AMR Corporation’s proposed mega-merger with US Airways appears to be on the ropes. The likelihood that the $11 billion deal will close was called into question yesterday, when the United States Department of Justice (“DOJ”), six state attorneys general and the District of Columbia filed a civil antitrust lawsuit to stop it. Texas is among those states suing. The merger, if finalized, would result in the world’s largest airline and would further consolidate an already consolidated industry.
In simplistic terms, the basis for the DOJ’s lawsuit is that such a combination would lead to significantly decreased competition by concentrating airline services in too few airlines. DOJ points to the increased fares, increased fees and decreased services that have occurred in recent years. According to the DOJ, things would only get worse for consumers if American and US Airways become one entity.

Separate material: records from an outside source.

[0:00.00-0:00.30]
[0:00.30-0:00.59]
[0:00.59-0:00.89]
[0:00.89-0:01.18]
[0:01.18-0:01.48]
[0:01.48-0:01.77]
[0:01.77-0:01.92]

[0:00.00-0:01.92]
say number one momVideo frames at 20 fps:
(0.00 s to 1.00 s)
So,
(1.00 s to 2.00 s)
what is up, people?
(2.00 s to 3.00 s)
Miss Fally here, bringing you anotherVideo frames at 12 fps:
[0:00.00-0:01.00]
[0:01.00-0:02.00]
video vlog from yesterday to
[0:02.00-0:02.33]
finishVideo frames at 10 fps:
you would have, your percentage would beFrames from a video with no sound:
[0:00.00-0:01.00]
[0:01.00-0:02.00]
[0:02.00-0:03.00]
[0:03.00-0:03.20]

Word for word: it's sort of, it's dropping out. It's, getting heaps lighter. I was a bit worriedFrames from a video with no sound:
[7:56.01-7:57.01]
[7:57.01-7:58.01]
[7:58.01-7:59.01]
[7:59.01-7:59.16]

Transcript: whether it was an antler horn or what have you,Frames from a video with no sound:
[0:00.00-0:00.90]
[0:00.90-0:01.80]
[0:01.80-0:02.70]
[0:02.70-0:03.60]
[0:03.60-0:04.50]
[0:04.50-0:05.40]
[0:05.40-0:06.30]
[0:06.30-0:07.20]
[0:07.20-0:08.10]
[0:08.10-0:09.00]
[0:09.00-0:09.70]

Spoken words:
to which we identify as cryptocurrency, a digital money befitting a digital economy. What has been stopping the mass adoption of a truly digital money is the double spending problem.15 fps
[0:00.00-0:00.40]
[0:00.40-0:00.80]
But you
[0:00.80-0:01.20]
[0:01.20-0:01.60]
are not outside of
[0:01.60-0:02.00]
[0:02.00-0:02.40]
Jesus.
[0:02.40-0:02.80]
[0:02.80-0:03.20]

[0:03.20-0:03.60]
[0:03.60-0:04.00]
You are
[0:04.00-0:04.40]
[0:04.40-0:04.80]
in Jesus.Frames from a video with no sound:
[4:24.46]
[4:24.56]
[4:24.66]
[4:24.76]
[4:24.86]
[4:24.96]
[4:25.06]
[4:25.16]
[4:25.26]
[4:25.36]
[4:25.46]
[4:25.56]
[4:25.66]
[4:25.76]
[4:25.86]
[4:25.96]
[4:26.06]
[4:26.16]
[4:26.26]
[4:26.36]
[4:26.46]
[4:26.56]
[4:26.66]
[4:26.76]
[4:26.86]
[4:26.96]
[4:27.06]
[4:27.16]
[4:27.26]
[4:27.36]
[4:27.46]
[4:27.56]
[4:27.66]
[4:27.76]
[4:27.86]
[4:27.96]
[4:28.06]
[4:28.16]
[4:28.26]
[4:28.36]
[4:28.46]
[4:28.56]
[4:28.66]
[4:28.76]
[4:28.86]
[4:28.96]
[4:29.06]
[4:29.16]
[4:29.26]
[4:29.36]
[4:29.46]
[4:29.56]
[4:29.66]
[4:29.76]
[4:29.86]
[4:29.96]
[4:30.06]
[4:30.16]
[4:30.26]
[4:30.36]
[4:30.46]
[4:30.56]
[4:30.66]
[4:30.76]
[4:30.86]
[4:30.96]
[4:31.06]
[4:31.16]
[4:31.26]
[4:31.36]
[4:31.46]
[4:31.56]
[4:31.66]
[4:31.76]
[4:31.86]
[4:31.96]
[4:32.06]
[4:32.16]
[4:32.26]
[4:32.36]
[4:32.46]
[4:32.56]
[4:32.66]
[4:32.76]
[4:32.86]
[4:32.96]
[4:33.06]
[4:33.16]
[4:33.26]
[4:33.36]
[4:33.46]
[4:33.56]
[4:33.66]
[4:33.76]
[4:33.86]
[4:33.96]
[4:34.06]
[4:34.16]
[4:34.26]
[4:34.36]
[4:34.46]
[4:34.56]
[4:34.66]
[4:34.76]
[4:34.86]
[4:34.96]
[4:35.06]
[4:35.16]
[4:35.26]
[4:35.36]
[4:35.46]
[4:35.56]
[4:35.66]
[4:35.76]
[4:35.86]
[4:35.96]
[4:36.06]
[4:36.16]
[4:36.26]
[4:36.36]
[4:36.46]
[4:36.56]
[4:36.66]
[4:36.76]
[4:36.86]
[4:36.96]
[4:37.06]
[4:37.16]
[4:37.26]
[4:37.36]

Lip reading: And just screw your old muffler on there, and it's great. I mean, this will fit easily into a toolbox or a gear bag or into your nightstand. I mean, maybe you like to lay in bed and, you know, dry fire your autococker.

As it stands now, domestic airline travel is highly concentrated, thanks in part to a series of other mergers over the last decade. For example, United Airlines merged with Continental, Northwest Airlines merged into Delta Airlines, and Southwest Airlines purchased AirTran, all in the last three years alone. The DOJ says that an American/US Airways merger would leave over 80% of commercial, domestic air travel in the hands of only four companies. This lawsuit, which appears to have surprised many in the industry, will either delay the deal or kill it altogether. Since American’s Chapter 11 reorganization plan hinges on this merger, the lawsuit’s outcome has a lot hanging in the balance.